On his radio show today, Rush Limbaugh said that he was approached by a cable tv news exec asking for advice on what he would do to "fix a cable network." He didn't mention which network, but that is interesting to see he was being solicited. In talking with people who work at CNN and MSNBC, I can say that this is a subject that they've spent hours wondering about.
Everyone knows that FNC well because it fulfilled an unmet need, but it also gets eyeballs is because its hosts project an aura of likeability (even O'Reilly in his own way) but they also don't take prisoners which makes them more entertaining, which is, after all, the main reason why people watch TV in the first place.
Related to this is an op-ed in today's NYT from my old favorite Don Hewitt, formerly of CBS, in which he says that broadcast news needs to have more labeled opinion pieces in it. He's right on the money. No one wants to watch slightly toned-down opinion pieces that talk down to them and imply that opposing policy X is the equivalent of eating your veggies. It's crap and no one under 40 wants to watch it, especially since most people think TV on-air people are airheads.

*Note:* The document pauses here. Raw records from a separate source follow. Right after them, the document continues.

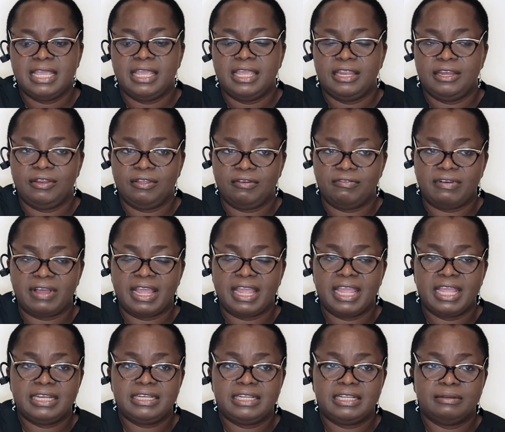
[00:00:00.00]
The
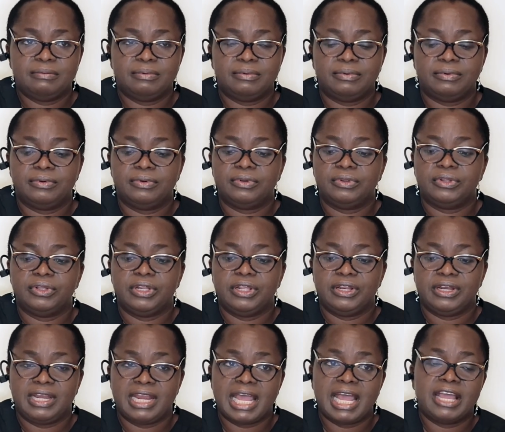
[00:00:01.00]
overhead table
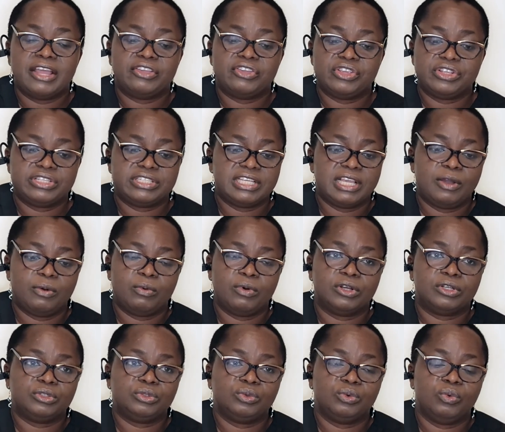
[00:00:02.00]
now is your
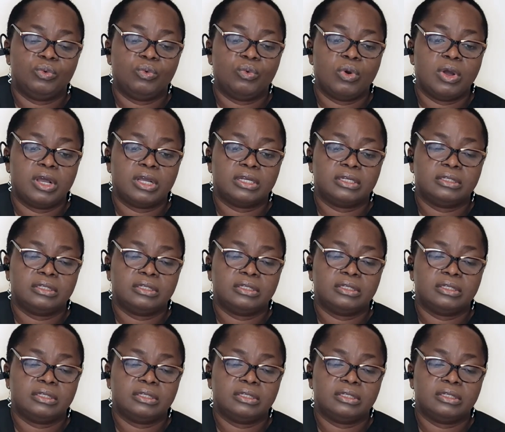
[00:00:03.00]
what? Work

Of course, any such effort in order to be successful needs to be both interesting and have opposing points of view. In the past, CBS tried boring balance (Remember those Clinton v. Dole segments on "60?" Neither do I.), and bombasticism (Bill Moyers). Neither went very well with the viewers. What such segments would entail would be to get people like Mark Steyn or James Wolcott to come on in solo commentaries without the dog-and-pony show "debates."